| TASK TO CARRY OUT |
Omit the images. Restate all of the records word for word.

| AVAILABLE DATA |
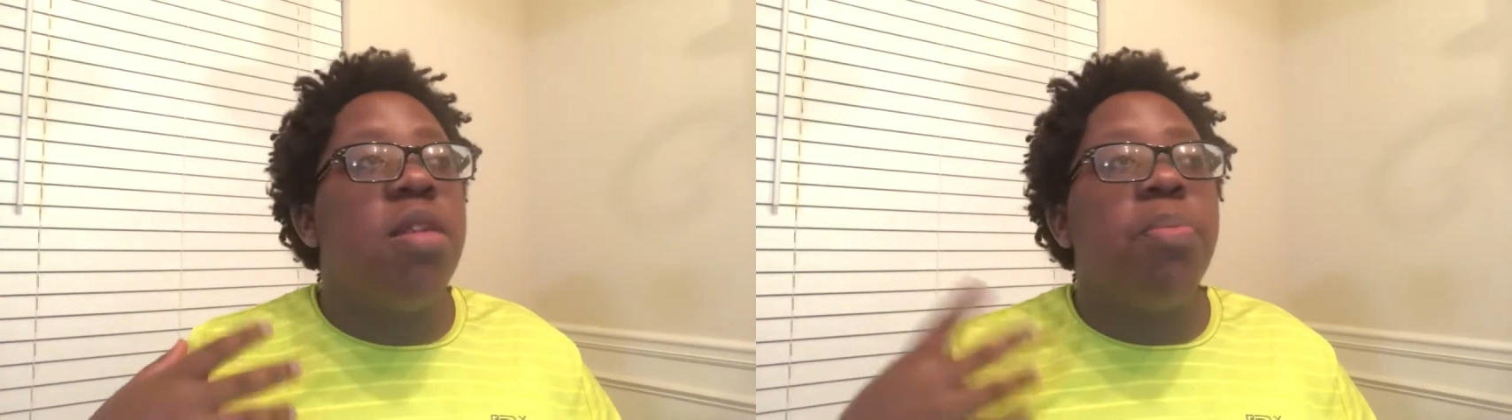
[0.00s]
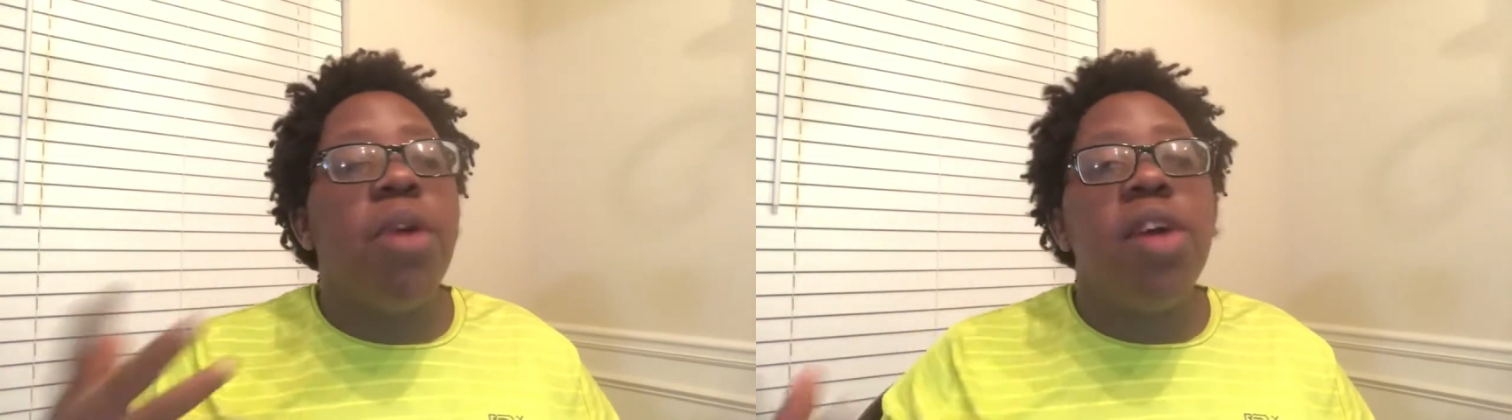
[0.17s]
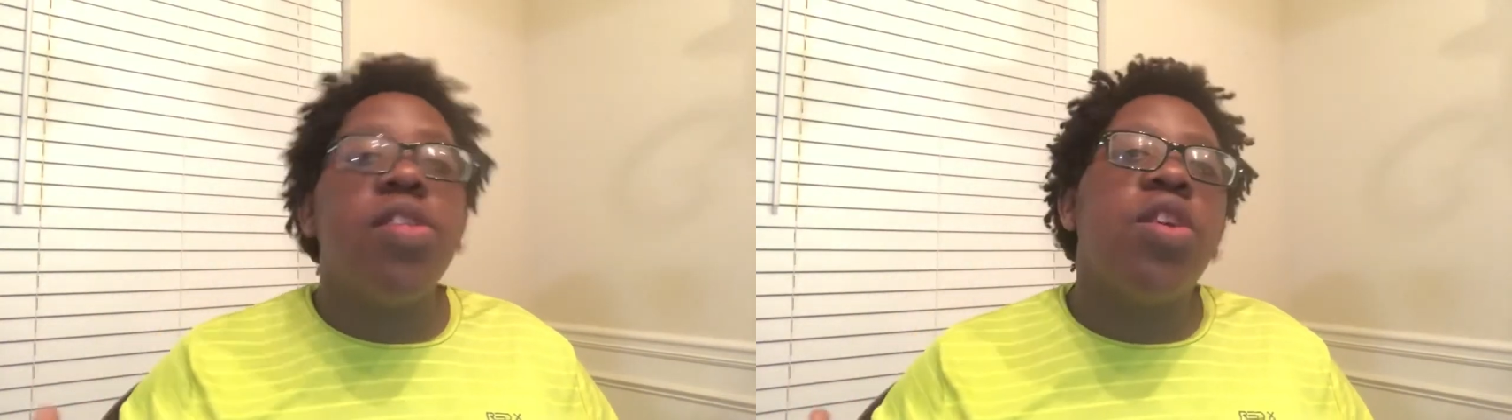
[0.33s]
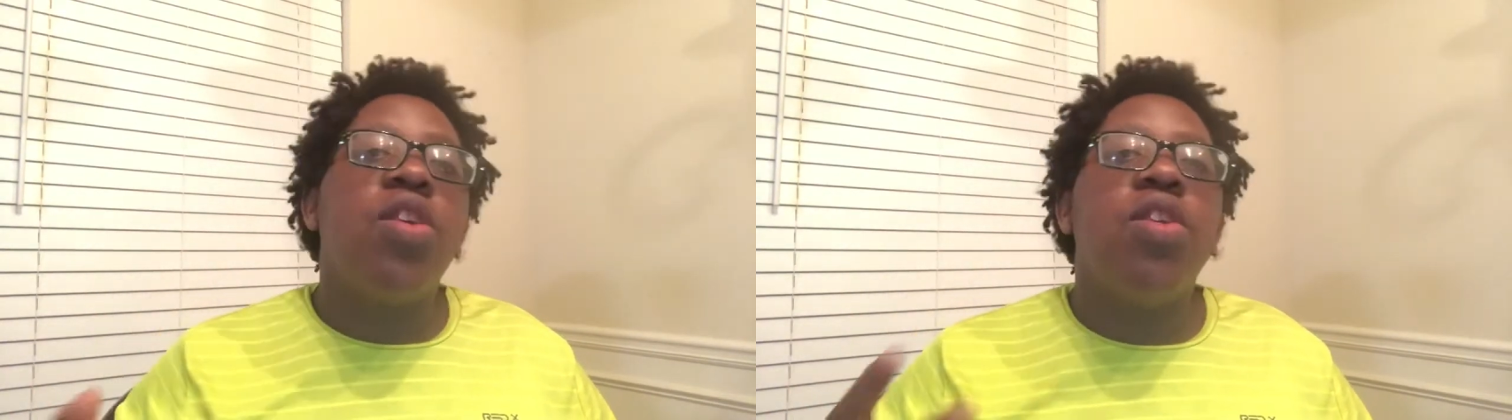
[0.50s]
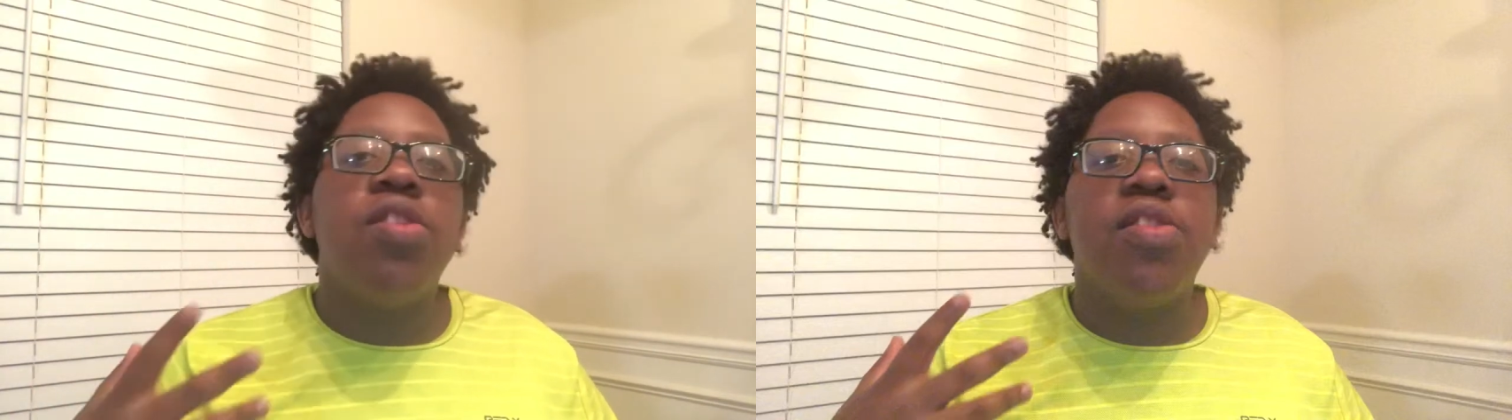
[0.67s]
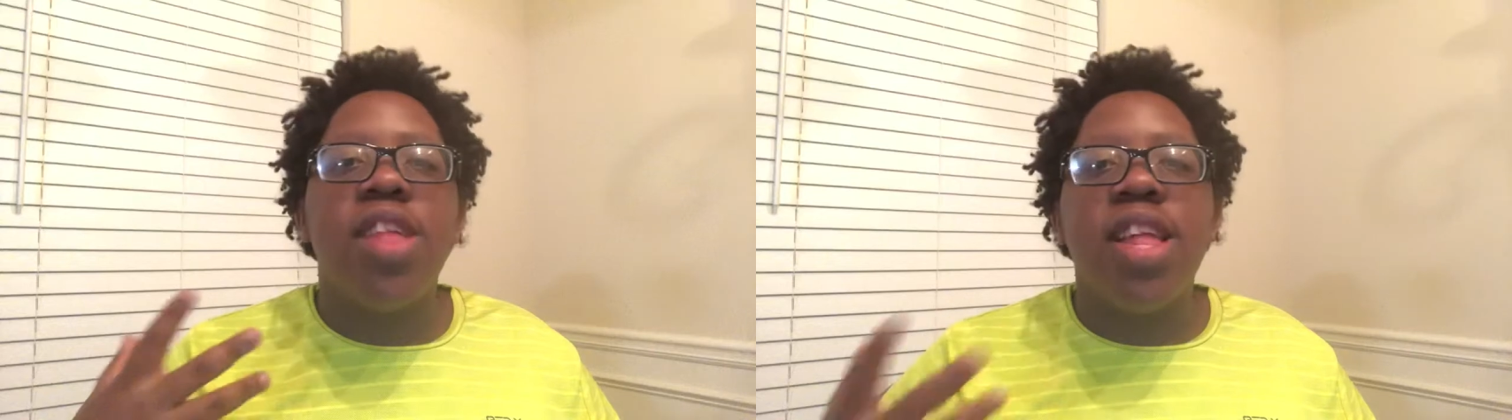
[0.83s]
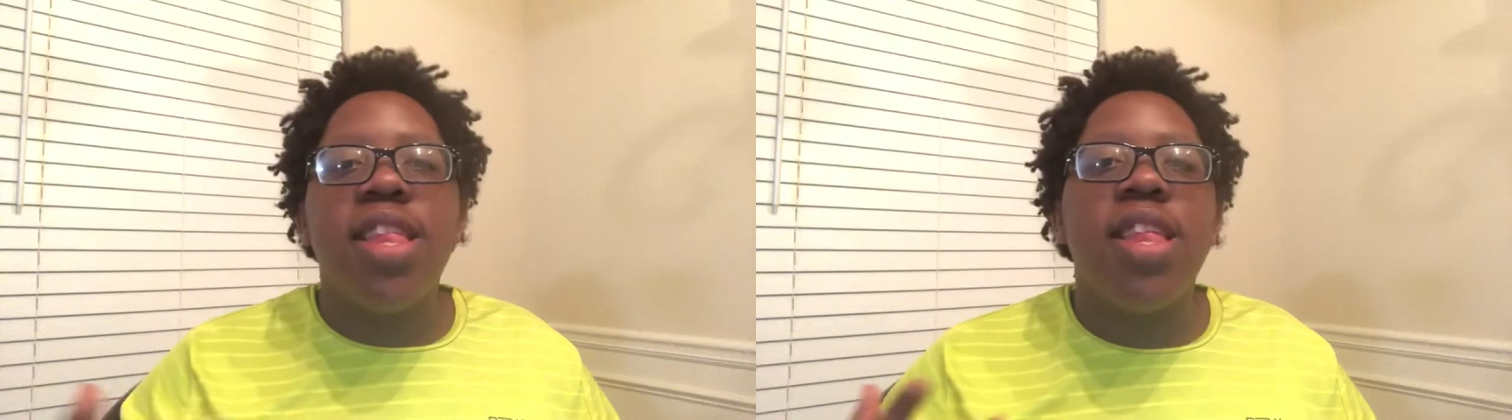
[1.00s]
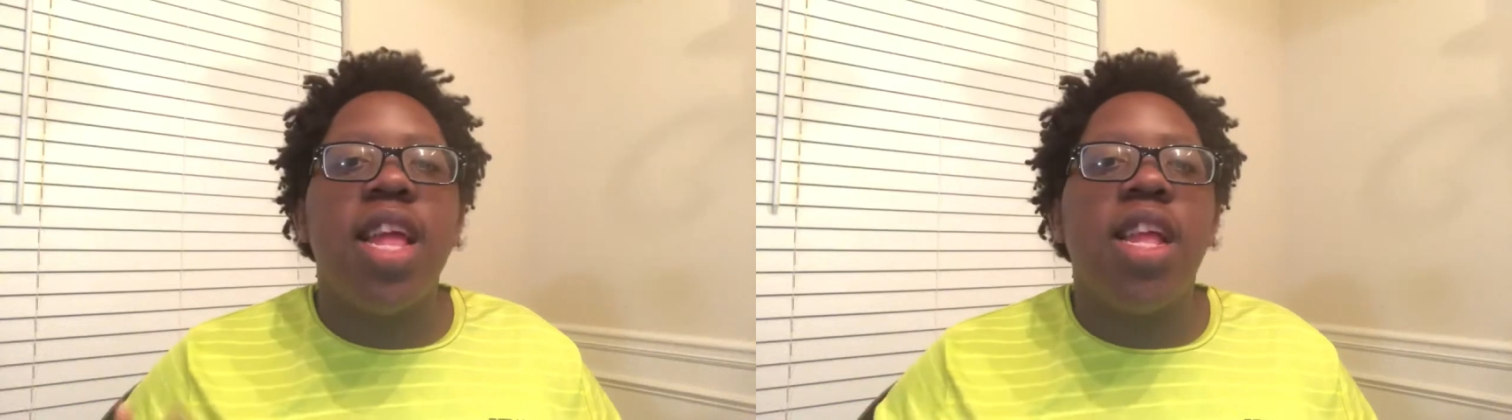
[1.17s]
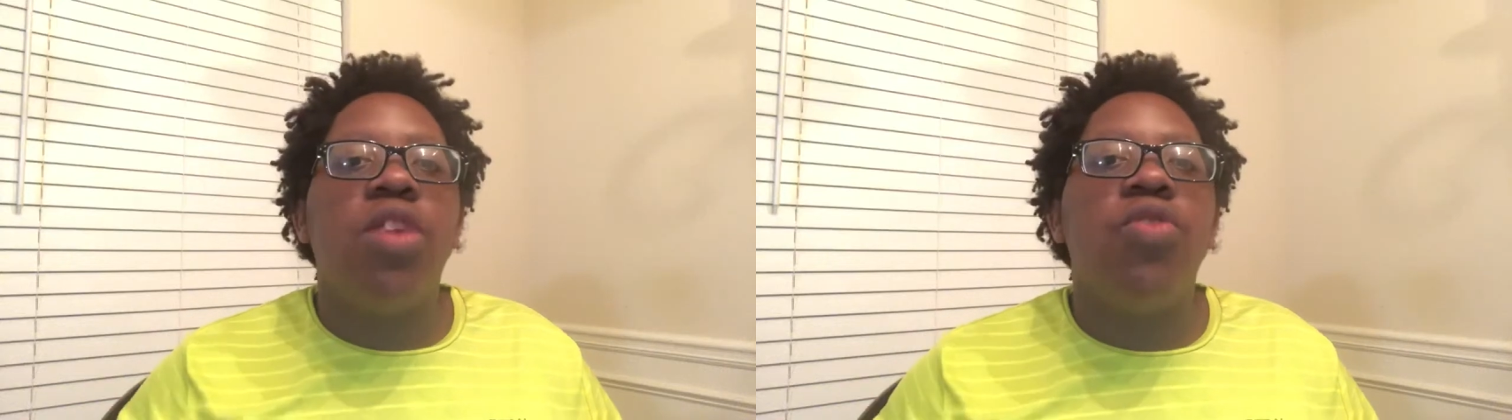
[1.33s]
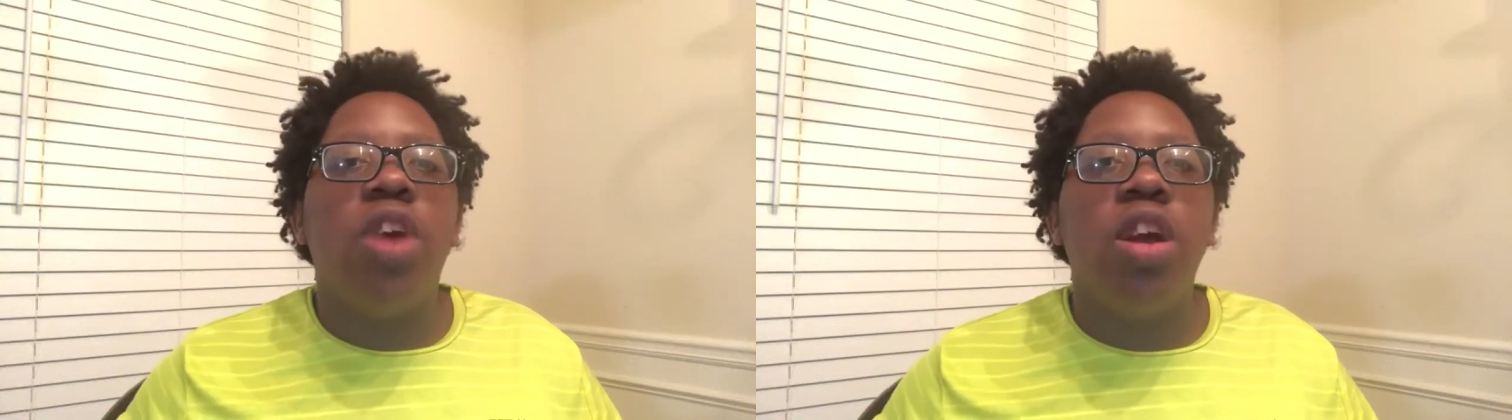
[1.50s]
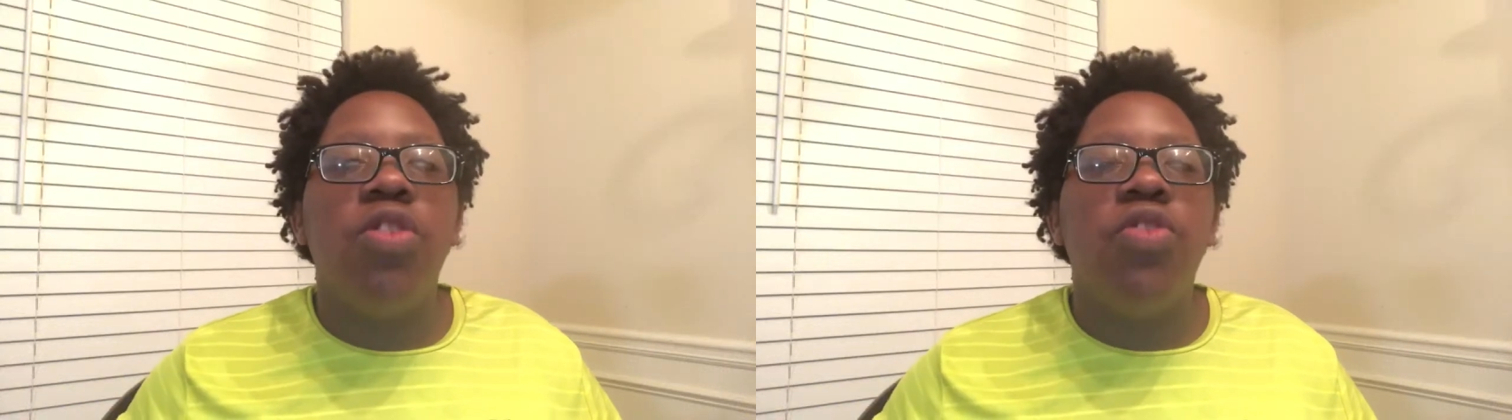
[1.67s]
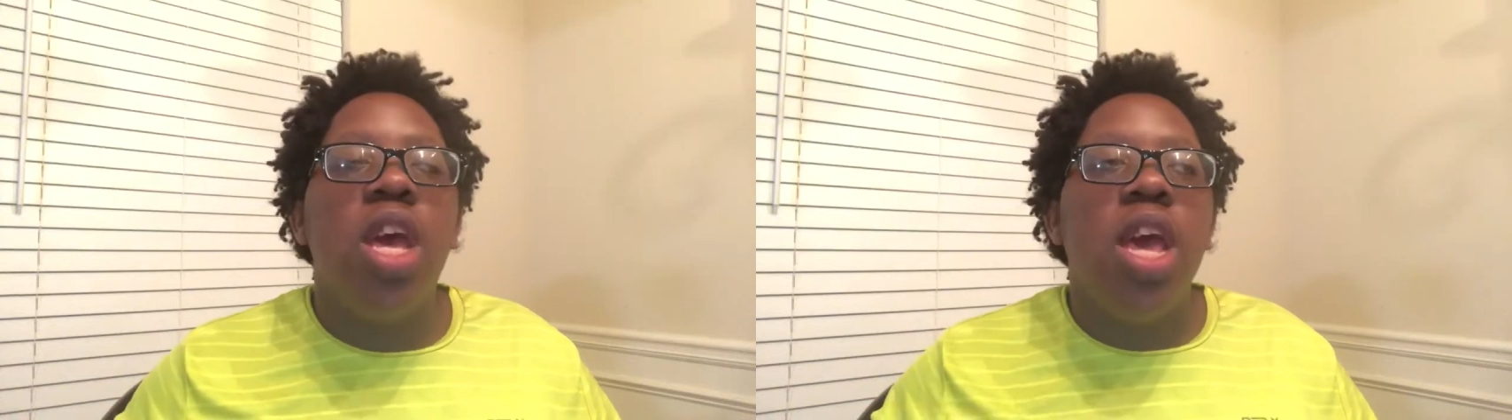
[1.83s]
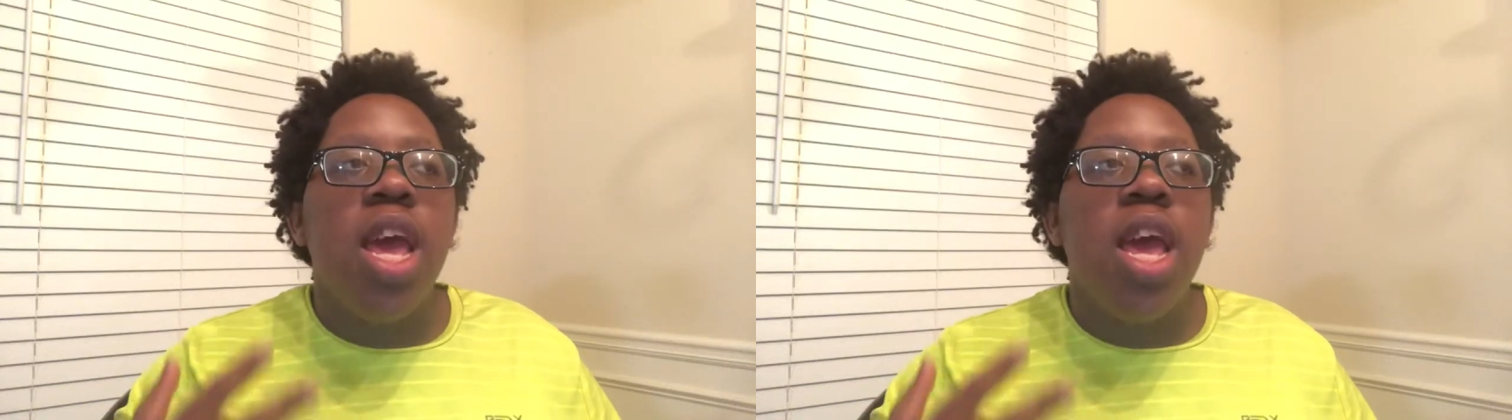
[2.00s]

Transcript: The prosecutors didn't say any charge.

| ANSWER FOR THIS EXERCISE |
[0.00s]
[0.17s]
[0.33s]
[0.50s]
[0.67s]
[0.83s]
[1.00s]
[1.17s]
[1.33s]
[1.50s]
[1.67s]
[1.83s]
[2.00s]

Transcript: The prosecutors didn't say any charge.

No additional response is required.